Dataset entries
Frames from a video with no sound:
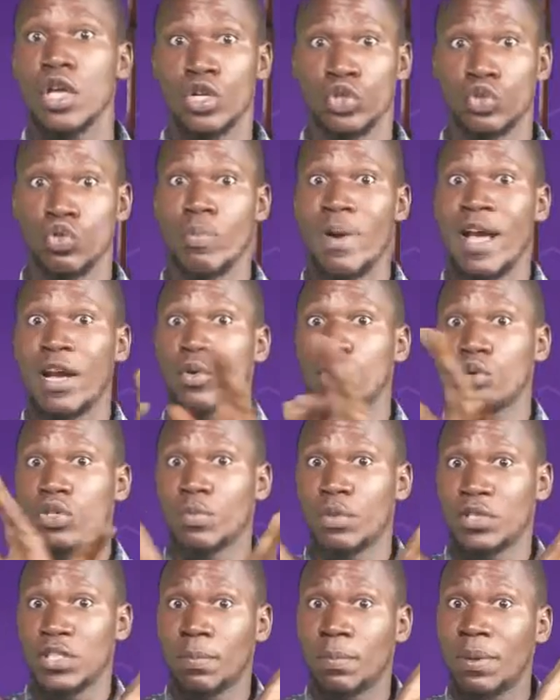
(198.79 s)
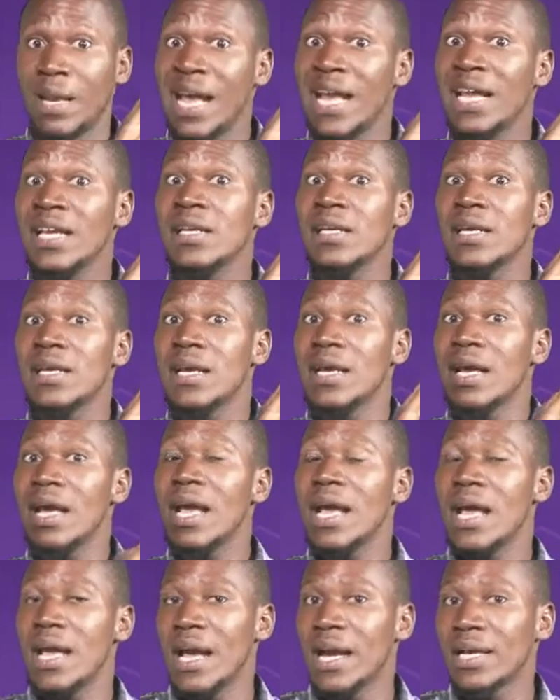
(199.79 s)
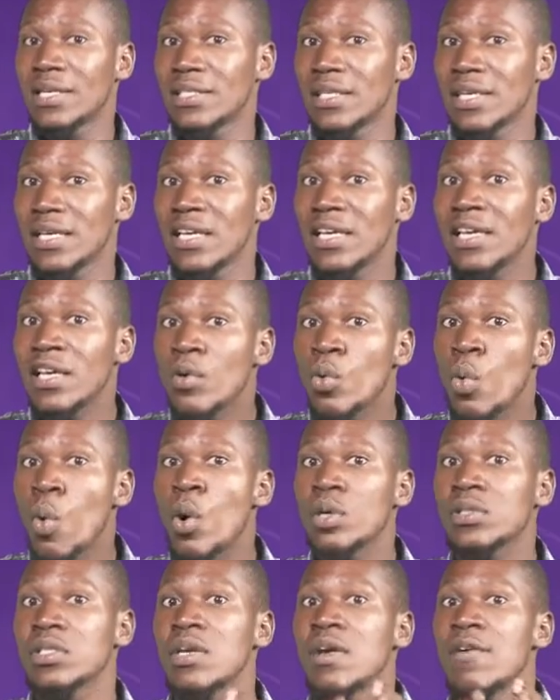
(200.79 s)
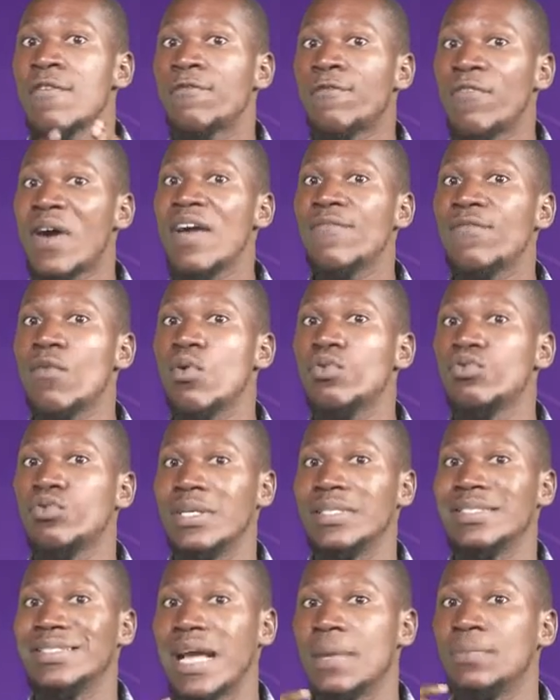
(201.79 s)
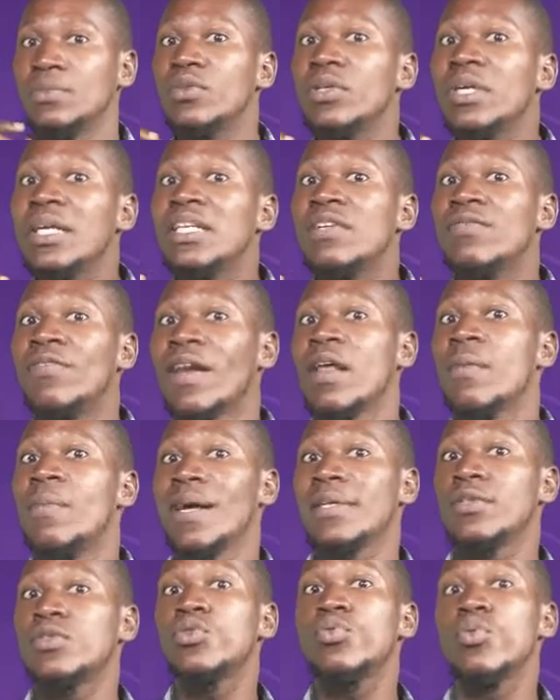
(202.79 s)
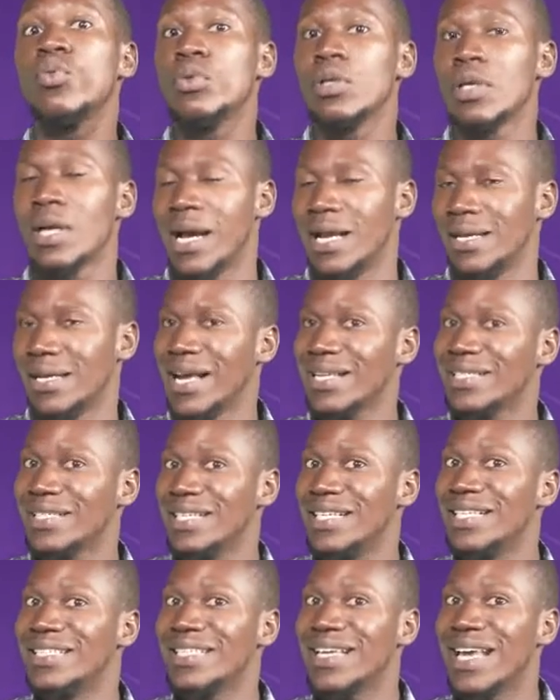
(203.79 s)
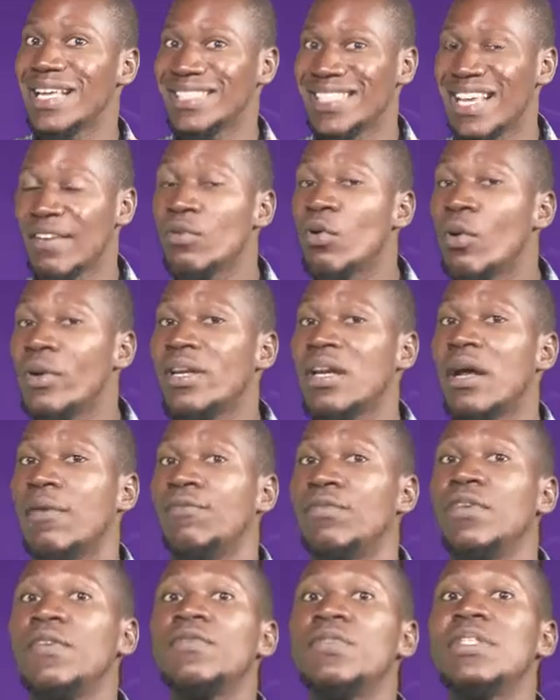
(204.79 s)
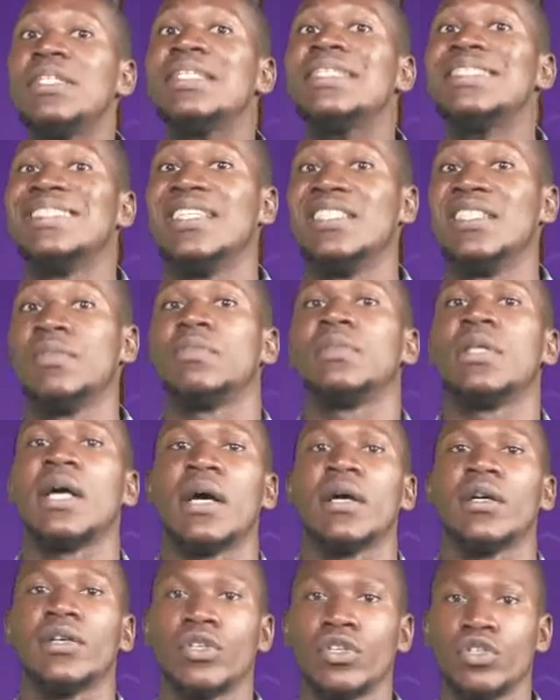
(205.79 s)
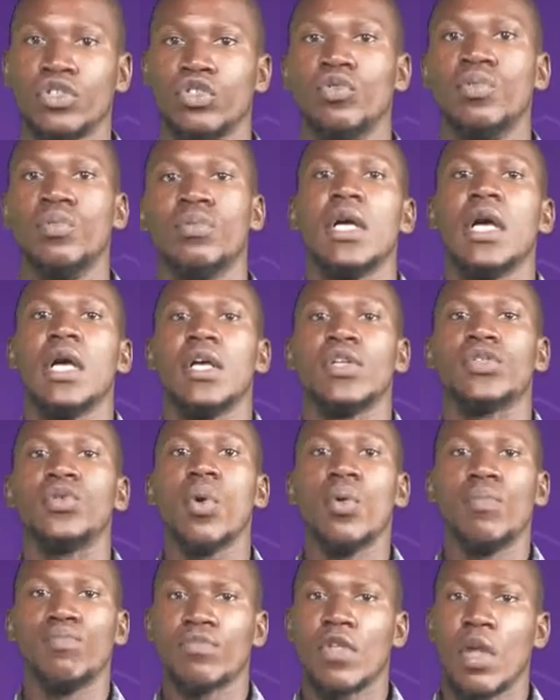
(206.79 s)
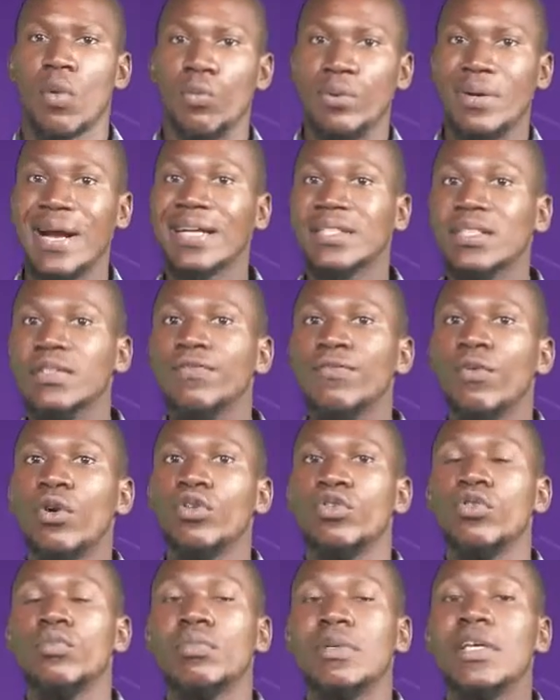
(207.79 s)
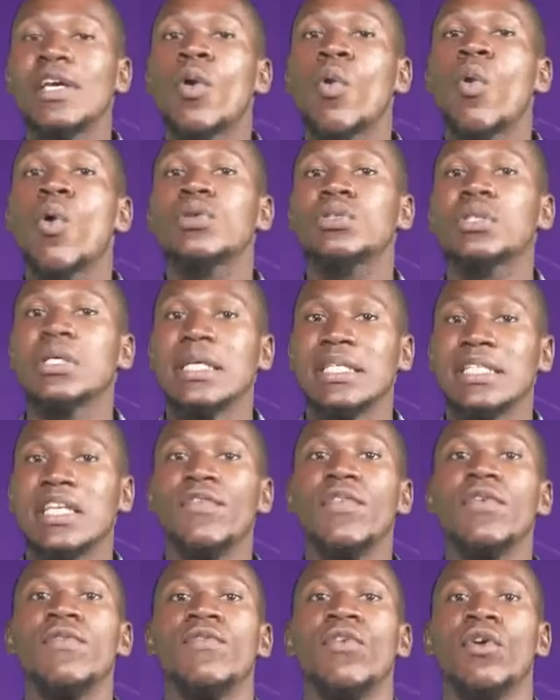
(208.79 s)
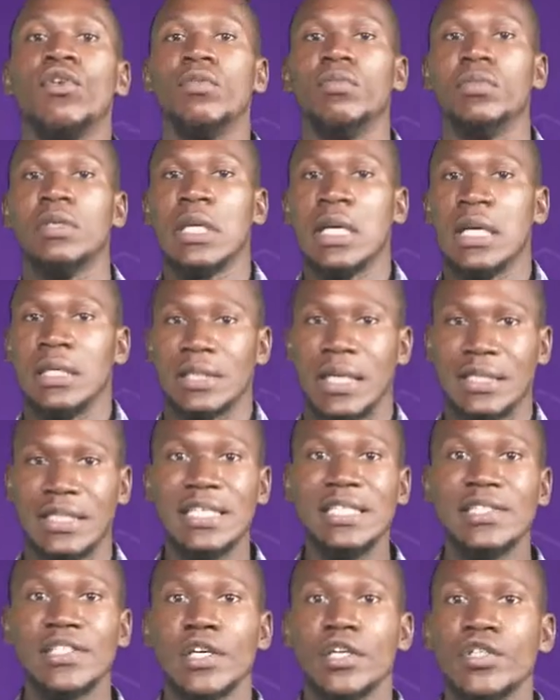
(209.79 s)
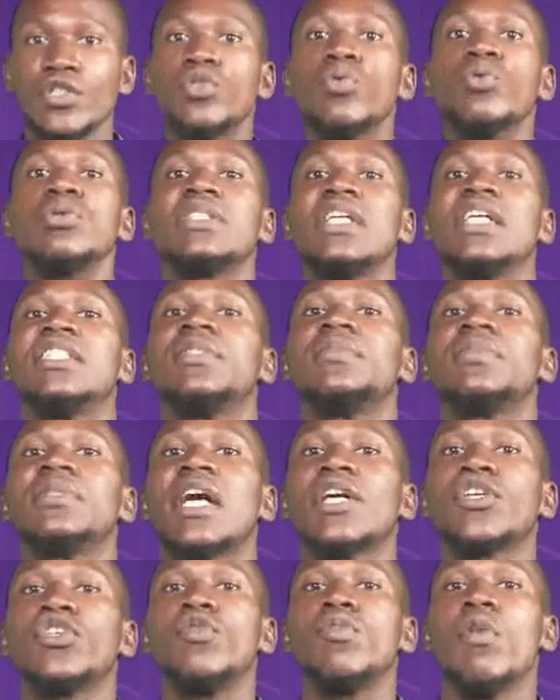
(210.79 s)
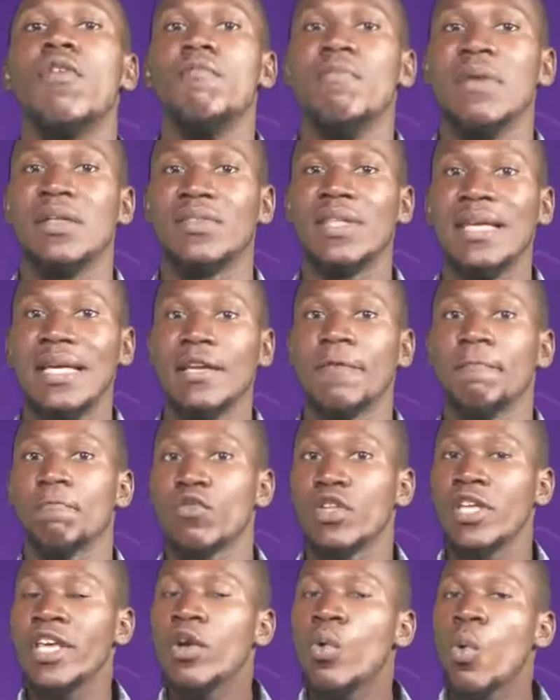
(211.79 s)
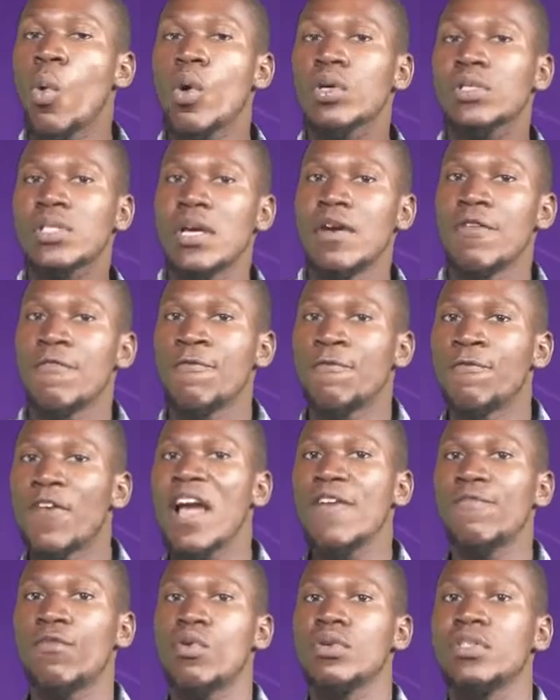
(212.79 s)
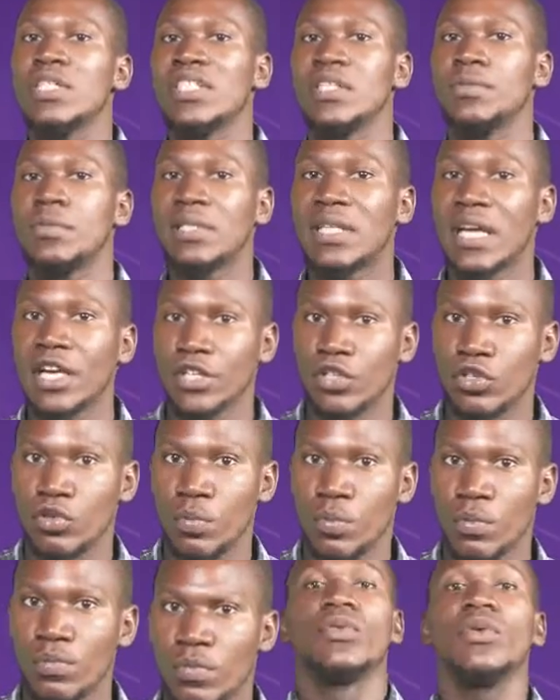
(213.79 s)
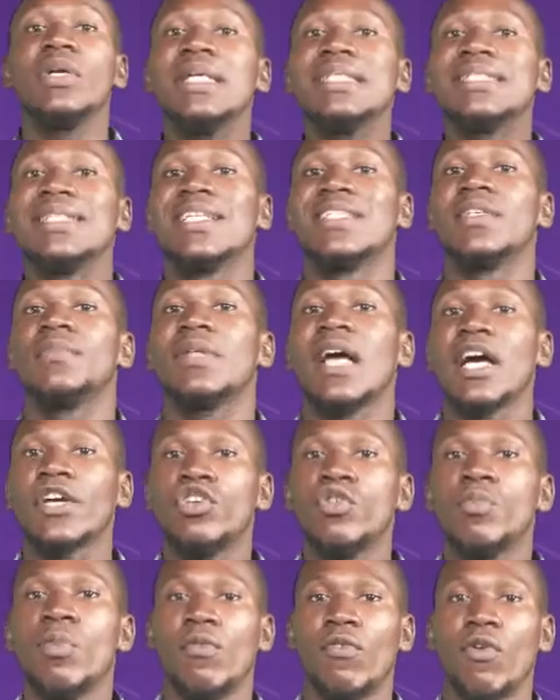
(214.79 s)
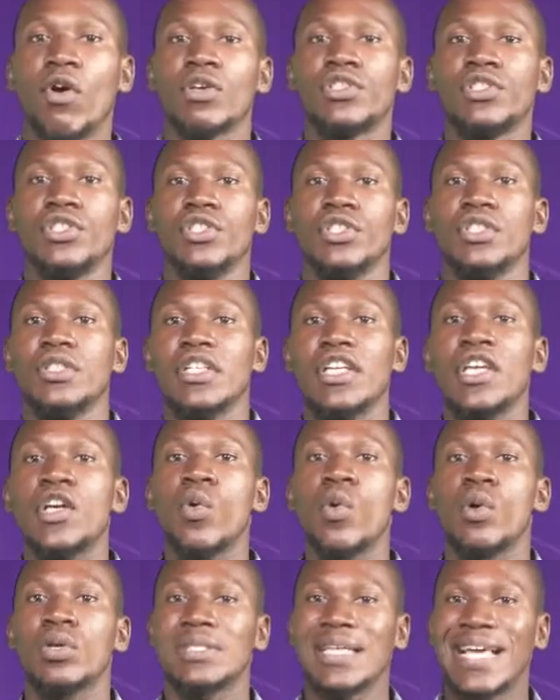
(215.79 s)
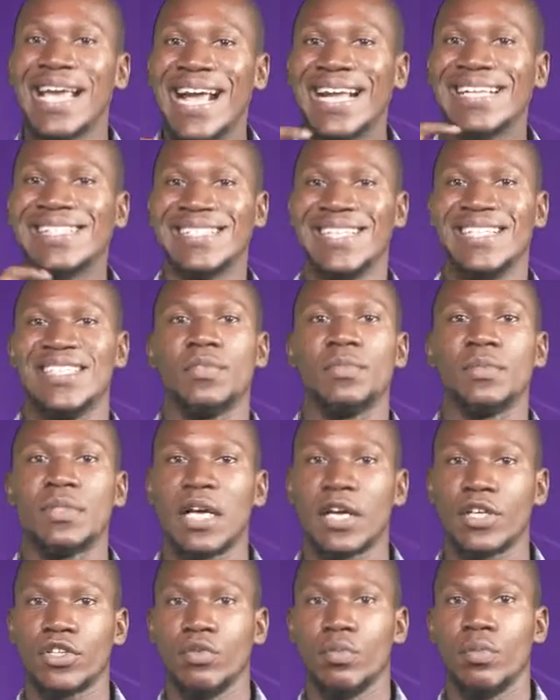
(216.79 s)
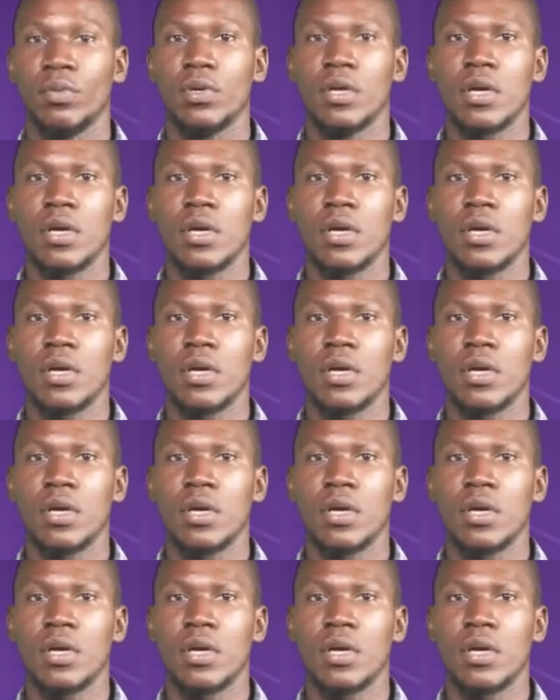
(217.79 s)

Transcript: So by cross multiplying, x equals 500 times 3 divided by 2, and that is 750 cm³. So, reacting volume equals given volume. That is, 2 cm³ of methane equals 500 cm³. 3 cm³ of oxygen equals x cm³.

#### Work required:
Output the whole of the data, unchanged; keep the pictures out.

#### Result for this task:
Frames from a video with no sound:
(198.79 s)
(199.79 s)
(200.79 s)
(201.79 s)
(202.79 s)
(203.79 s)
(204.79 s)
(205.79 s)
(206.79 s)
(207.79 s)
(208.79 s)
(209.79 s)
(210.79 s)
(211.79 s)
(212.79 s)
(213.79 s)
(214.79 s)
(215.79 s)
(216.79 s)
(217.79 s)

Transcript: So by cross multiplying, x equals 500 times 3 divided by 2, and that is 750 cm³. So, reacting volume equals given volume. That is, 2 cm³ of methane equals 500 cm³. 3 cm³ of oxygen equals x cm³.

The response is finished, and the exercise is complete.